Tsunami

Ford downgraded to junk

This week, Ford Motor Co’s credit rating was downgraded by Moody’s to junk. $84bn worth of debt now no longer investment grade. It will be the first of many Fortune 500s to fall foul to this reality. In 2008, there was around $800bn of BBB status credit. That number exceeds $3.186 trillion today.

CM has long argued that the credit cycle would be the undoing of the economy. For too long, corporates binged on easy money, caring little for credit ratings because the interest spreads between AAA and BBB were so negligible.
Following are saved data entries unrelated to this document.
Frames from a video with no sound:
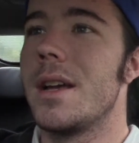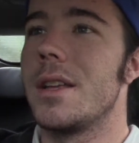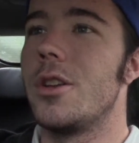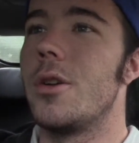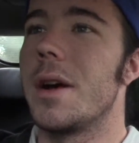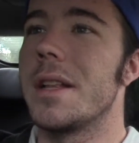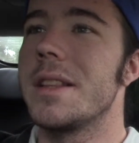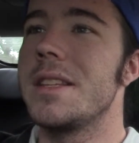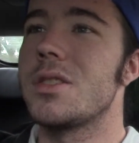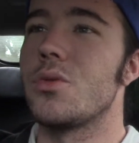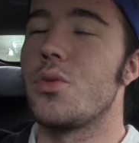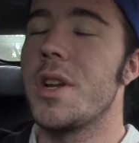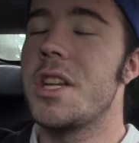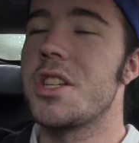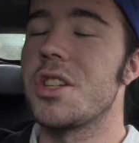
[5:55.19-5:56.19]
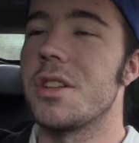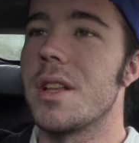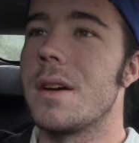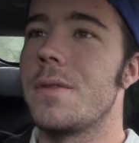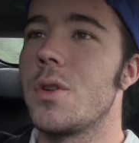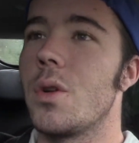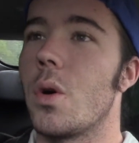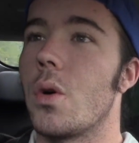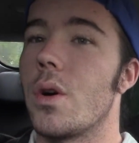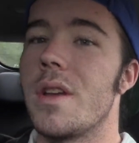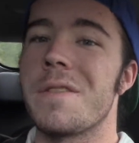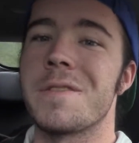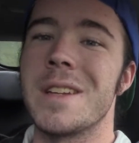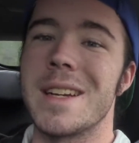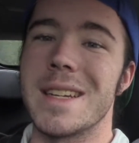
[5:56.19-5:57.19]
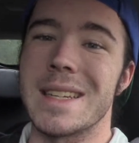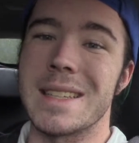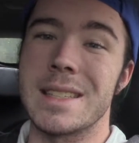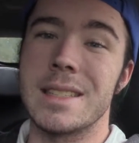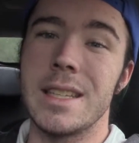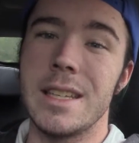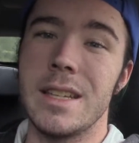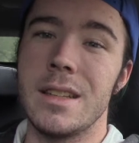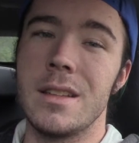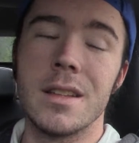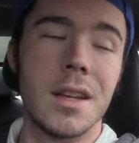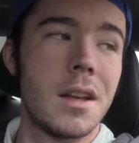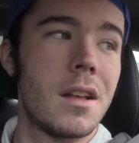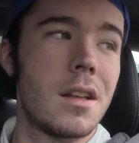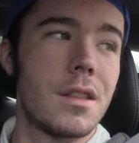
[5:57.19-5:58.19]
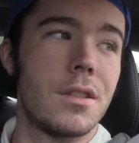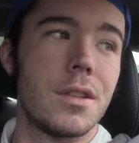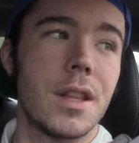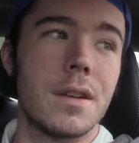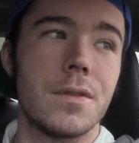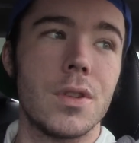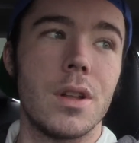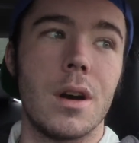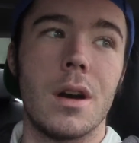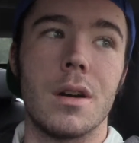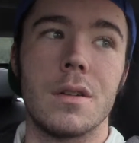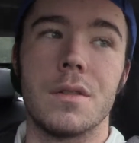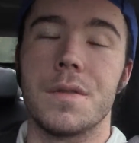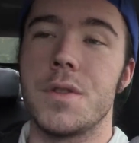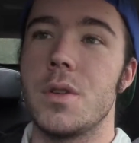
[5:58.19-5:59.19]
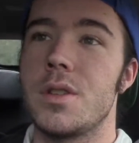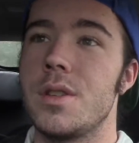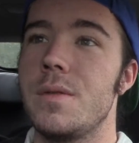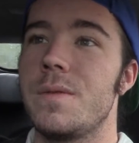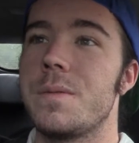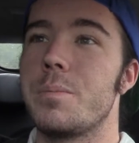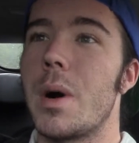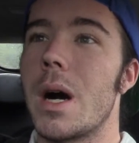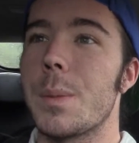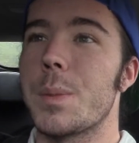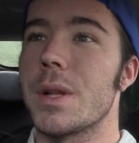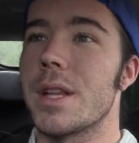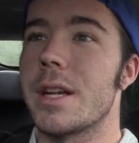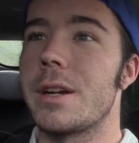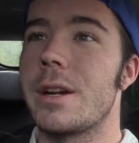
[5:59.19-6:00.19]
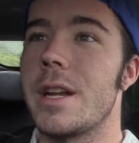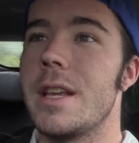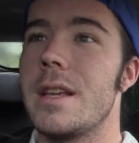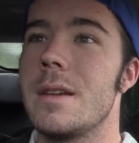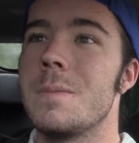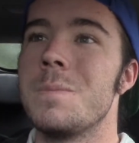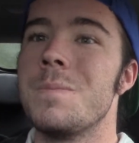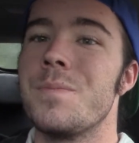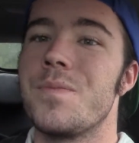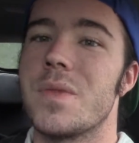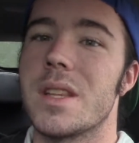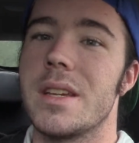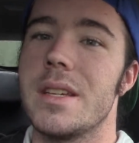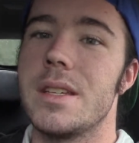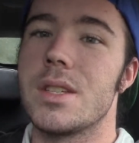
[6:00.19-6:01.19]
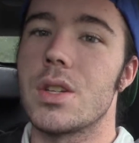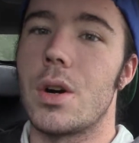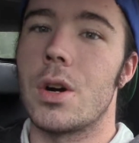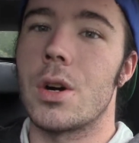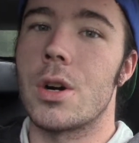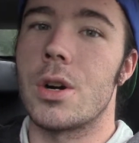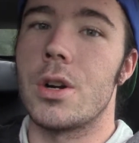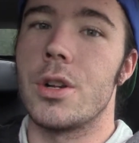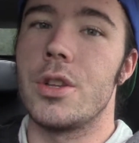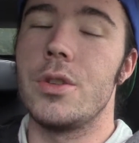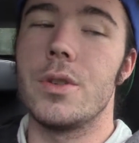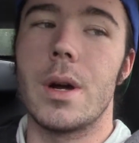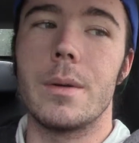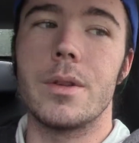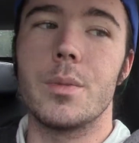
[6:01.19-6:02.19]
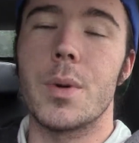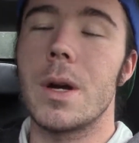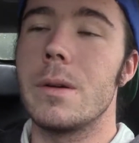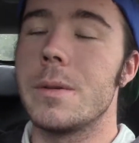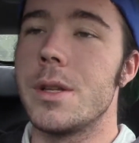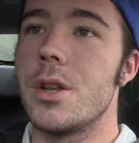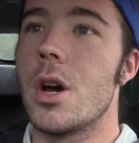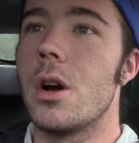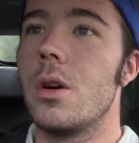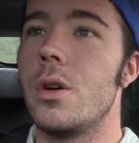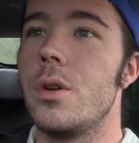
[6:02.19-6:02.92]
you know, at least reach the level, if not exceed the level of YouTube popularity are you probably know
The market ignored risk and companies went hell for leather issuing new debt to fu buybacks to artificially prop up weak earnings to give the illusion of growth.

Sadly this problem is likely to cause widespread sell offs by companies/investors which must stick to products (as woefully yielding as they may be) with an investment grade, exacerbating the problem of refinancing debt close to maturity. The thinking during easy credit times was simple – refinancing could be done with low interest rates because there was no alternative.
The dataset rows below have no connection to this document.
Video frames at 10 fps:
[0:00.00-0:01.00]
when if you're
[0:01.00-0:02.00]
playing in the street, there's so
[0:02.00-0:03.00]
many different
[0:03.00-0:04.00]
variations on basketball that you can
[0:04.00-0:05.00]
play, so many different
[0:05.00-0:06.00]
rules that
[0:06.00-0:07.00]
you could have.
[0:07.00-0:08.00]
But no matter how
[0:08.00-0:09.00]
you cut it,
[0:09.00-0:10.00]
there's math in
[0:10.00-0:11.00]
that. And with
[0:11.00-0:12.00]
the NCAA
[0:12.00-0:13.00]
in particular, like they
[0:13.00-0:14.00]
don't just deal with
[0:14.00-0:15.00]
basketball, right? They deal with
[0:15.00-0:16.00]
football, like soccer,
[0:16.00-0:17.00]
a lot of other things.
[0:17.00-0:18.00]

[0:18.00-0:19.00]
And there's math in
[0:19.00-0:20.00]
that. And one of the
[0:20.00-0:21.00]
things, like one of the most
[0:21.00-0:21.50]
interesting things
This is problematic for three reasons:

1) under the Obama era, much of the newly issued debt was short term meaning $8.4 trillion arrives for refinancing in the next 2.5 years, crowding out the corporate market.

2) more than 50% of US corporates are one notch above junk status. Refinancing will not be a simple affair.
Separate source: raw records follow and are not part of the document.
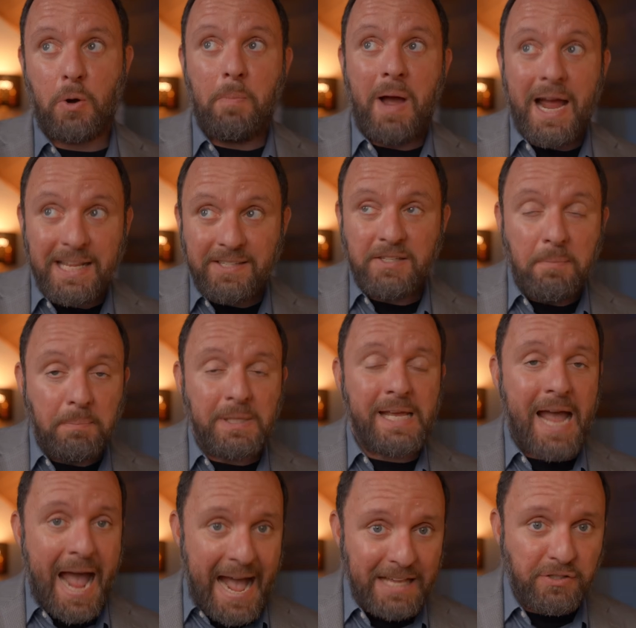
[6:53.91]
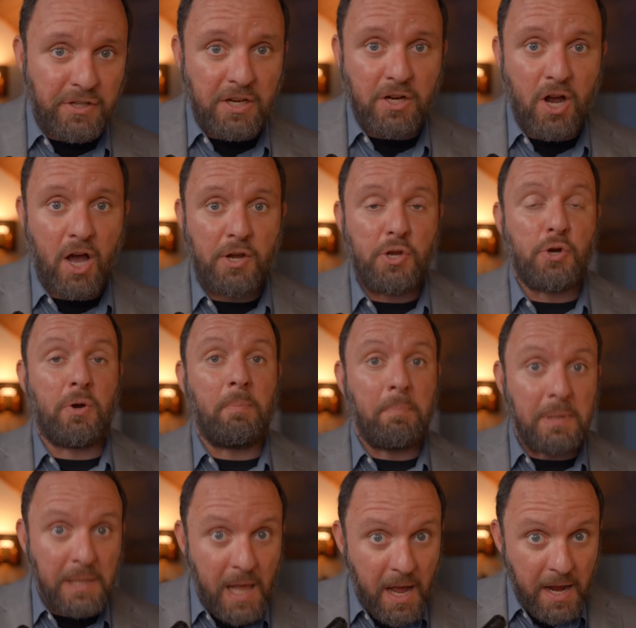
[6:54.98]
by simply asking God, you're
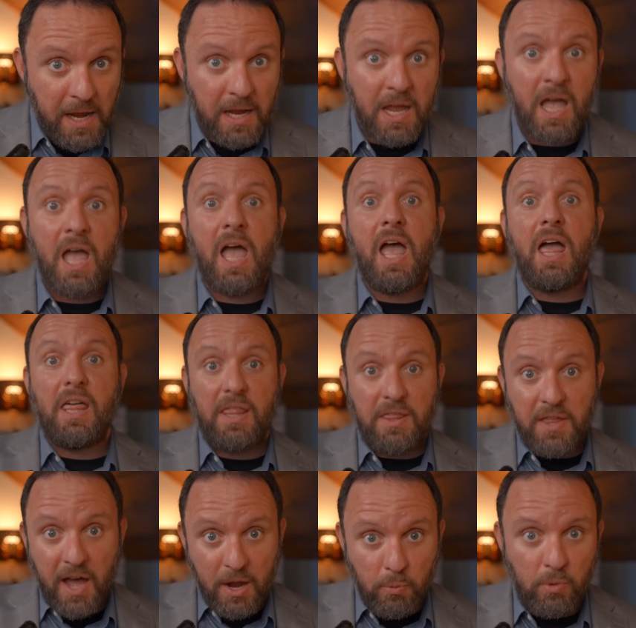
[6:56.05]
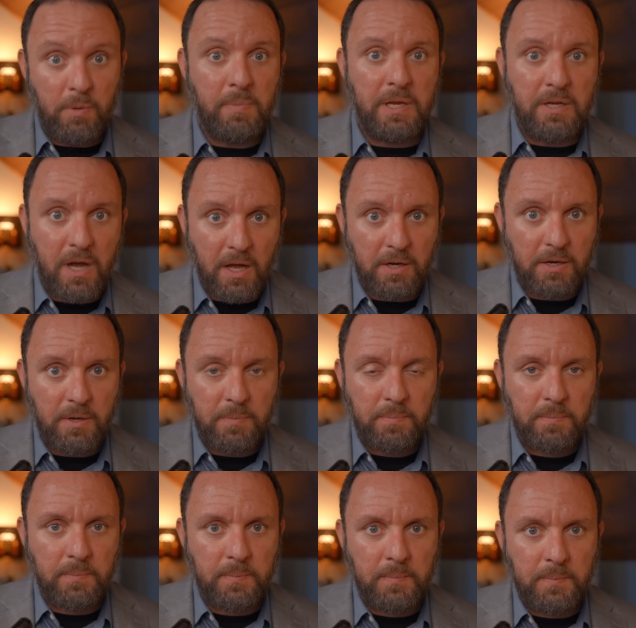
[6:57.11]
implying thy will be done.
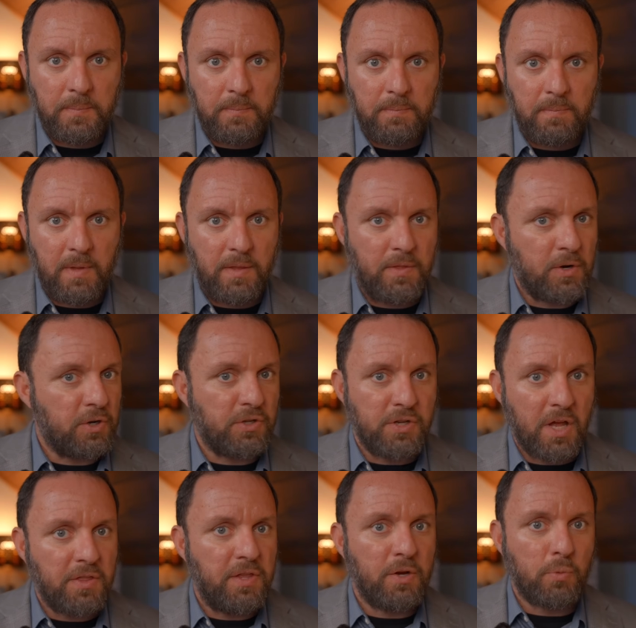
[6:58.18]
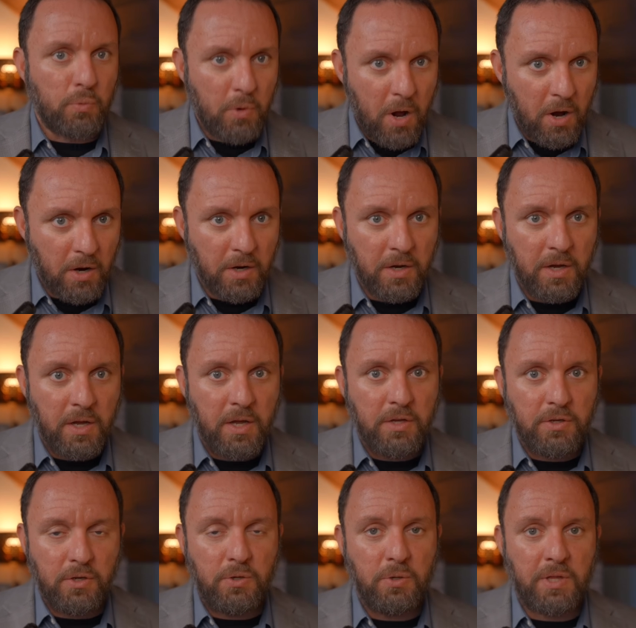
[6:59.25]
There's nothing wrong
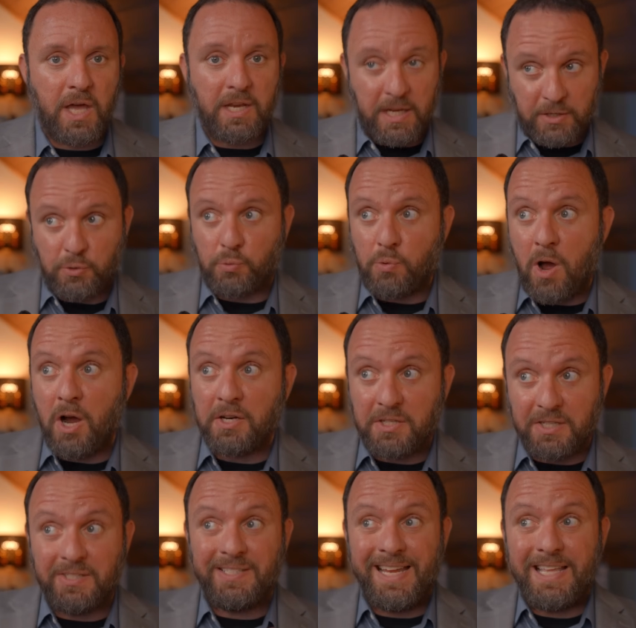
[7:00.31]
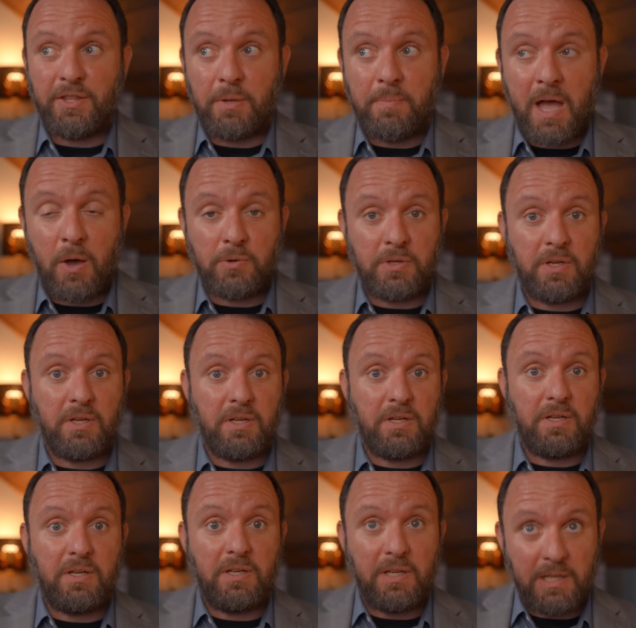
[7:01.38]
to do that. It's wrong to seek them out,
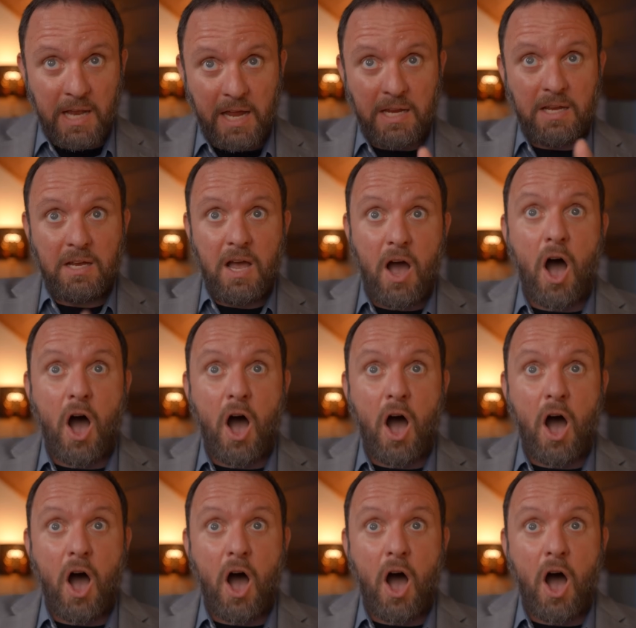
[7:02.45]
like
3) more and more investment grade debt will be driven to zero or even negative yields as a result further exacerbating the problems for insurance companies and pension funds dealing with massive unfunded liabilities.

Last year, in relation to unfunded liabilities at US public pension funds, CM wrote,

California Public Employee Retirement System (CalPERS) lost around 2% of its funds in 2015/16. The fund assumed an aggressive 7.5% return. Dr. Joe Nation of Stanford Institute for Economic Policy Research thinks unfunded liabilities have surged to $150bn from $93bn in the last two years. He suggested the use of a more realistic 4% rate of return last year. At that rate, CalPERS had a market based unfunded liability of $412bn (or the equivalent of 2 years’ worth of California state revenue). At present Nation now thinks the number is just shy of $1 trillion using a 3.25% discount rate. He expects that the 2017 data for CalPERS will be out in a week or so which should give some interesting perspective as to how much deeper the pension hole is for Californian public servants.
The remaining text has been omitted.